Хлопнула дверь. Они остались наедине. «Марти!» — слово было лишь чуть гром­че дыхания. На большее не хватило духу. Слишком жива была память о Воскресении. Эндрю до сих пор не мог согреться, до сих пор не мог отделаться от липкого привкуса белой глины, неумолимо просачивавшейся в уголки рта.
Мартин дернул головой, согнулся и при­нялся выгребать золу.
Община «родственников»
Третий день
Поздний вечер
Скалли присела на подоконник. Где-то на грани сознания вертелась назойливая мысль, что парень все время держится у двери и, чтобы выбраться отсюда, неизбежно надо пройти мимо него. Но почему-то существен­ным это соображение не казалось.
— Марти был не таким, как мы, — если мальчишка и силился что-то объяснить, пока у него мало что получалось.

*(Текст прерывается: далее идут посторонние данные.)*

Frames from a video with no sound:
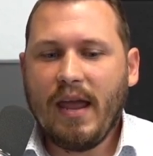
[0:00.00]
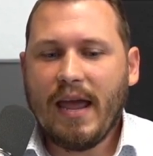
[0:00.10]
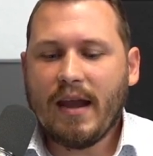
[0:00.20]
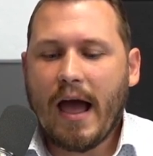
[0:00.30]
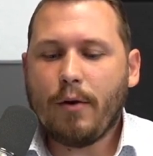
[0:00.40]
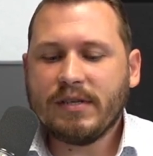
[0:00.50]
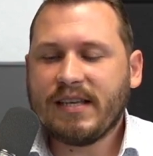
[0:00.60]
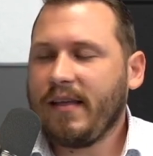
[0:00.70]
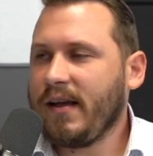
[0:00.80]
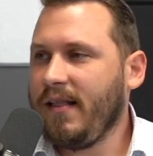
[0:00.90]
and I was
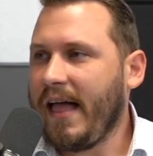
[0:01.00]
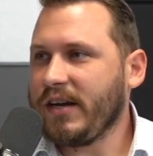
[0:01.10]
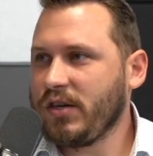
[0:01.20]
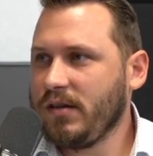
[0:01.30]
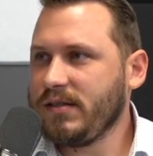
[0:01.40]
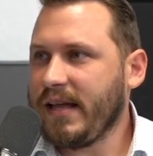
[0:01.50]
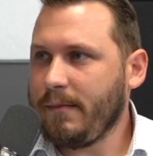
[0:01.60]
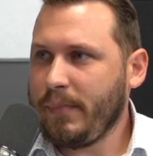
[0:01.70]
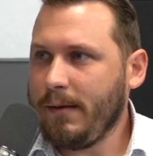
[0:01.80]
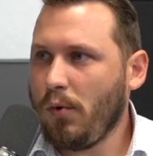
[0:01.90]
selling collections
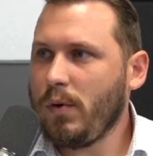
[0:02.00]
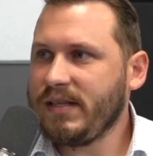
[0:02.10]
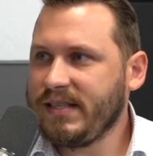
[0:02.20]
that people would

— Что вы хотите этим сказать?
— Как он убивает?
— Мы точно не можем сказать. Все его жертвы умерли от инфаркта миокарда.
— Он ведь их отравляет, правда?
— Откуда вы это знаете?
На языке Дэйны вертелся вопрос: «Как тебя зовут? Случайно не Марта, нет?»
Мальчишка затравленно отвернулся. Лицо его исказилось. Он то ли боялся расплакать­ся, то ли набирался решимости...
Внезапно он рывком подтянул к себе стул и подпер дверь. Скалли вздохнула, не отры­вая от парня глаз, и сдвинула руку поближе к карману, где лежал пистолет.
Возможно, парень понял, что означает этот жест. Во всяком случае, он глухо проговорил:
— Мне надо кое-что показать вам. Нечто связанное с Марти.
Ровных поверхностей в зале практически не было. Многочисленные складки и слож­ные образования на стенах и на полу в соче­тании с проходом-кишкой делали зал похо­жим на многокамерный желудок, над сводом которого было что-то вроде костяного полога и горел яркий фонарь. Чересчур яркий, ке­росиновые лампы так не горят.
Фантастический обряд продолжался. Те­ло, покрытое слоем полупрозрачной глины, осторожно водрузили на носилки, и черная процессия потянулась куда-то в глубину под­земного зала.